**HOW TO COMPLETE THIS TASK**
Find every line below with the word "frames" in it, and copy each one.

**EXCERPTED DATA**
================
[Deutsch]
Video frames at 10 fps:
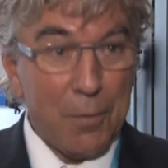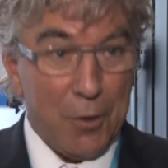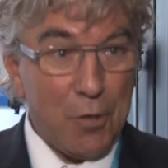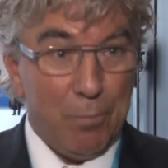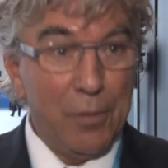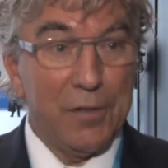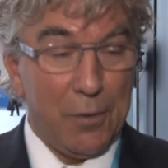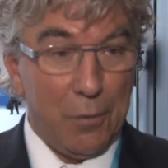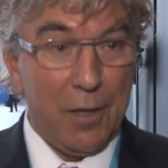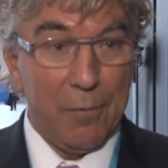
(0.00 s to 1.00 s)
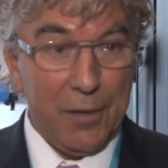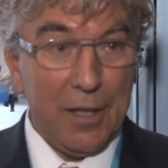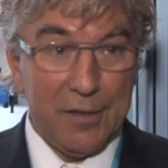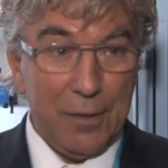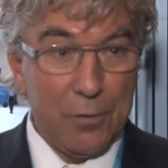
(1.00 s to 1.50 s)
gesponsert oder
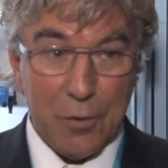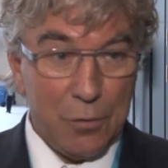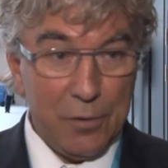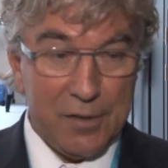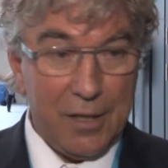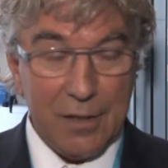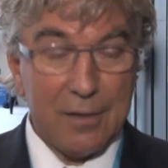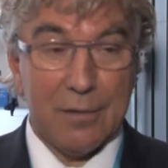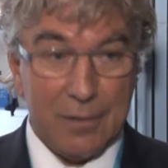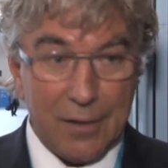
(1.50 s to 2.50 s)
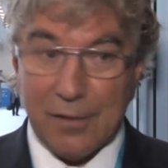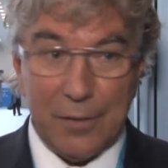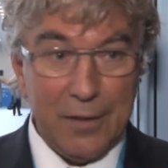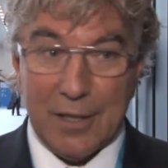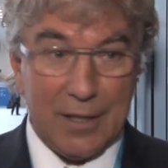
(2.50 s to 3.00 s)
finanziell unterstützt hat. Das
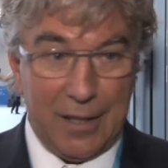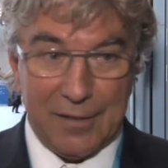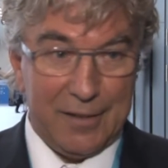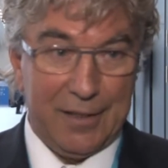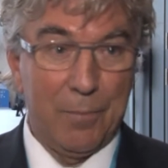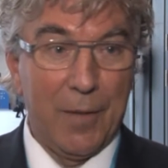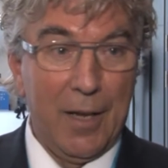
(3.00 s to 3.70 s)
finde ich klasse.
================
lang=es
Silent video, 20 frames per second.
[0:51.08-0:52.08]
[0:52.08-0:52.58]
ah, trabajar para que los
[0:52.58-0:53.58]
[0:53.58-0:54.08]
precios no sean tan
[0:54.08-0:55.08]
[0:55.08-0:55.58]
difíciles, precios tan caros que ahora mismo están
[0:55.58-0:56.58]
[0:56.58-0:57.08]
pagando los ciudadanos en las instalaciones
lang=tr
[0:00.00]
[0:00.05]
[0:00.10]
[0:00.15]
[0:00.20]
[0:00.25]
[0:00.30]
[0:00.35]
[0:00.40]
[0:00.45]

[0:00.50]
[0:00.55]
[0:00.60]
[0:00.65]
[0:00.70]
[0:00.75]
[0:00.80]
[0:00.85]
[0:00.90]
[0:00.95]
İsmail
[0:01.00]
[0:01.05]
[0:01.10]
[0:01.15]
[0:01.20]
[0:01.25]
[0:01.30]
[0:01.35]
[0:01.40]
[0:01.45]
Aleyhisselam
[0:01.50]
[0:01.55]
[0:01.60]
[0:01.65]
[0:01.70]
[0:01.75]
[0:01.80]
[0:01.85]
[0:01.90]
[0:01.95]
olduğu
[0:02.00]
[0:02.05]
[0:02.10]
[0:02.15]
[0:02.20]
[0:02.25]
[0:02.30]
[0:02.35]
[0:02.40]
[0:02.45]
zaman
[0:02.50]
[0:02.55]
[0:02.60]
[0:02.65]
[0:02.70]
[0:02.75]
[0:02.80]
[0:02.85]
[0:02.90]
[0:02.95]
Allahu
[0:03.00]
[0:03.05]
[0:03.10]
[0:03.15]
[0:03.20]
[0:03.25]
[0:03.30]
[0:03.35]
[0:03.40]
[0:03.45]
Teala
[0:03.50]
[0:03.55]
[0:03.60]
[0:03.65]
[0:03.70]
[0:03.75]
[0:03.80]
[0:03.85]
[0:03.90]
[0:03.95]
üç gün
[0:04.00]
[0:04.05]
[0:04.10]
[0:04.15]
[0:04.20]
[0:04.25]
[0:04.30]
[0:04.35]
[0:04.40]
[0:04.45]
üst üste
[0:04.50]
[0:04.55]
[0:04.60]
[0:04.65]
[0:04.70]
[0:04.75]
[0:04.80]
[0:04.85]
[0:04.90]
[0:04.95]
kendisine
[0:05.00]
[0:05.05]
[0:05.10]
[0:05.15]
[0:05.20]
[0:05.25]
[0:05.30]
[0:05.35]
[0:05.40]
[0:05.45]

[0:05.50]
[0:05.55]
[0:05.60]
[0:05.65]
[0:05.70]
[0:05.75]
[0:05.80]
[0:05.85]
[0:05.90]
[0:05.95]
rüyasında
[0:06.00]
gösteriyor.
================
**PROBLEM SOLUTION**
Video frames at 10 fps:
Silent video, 20 frames per second.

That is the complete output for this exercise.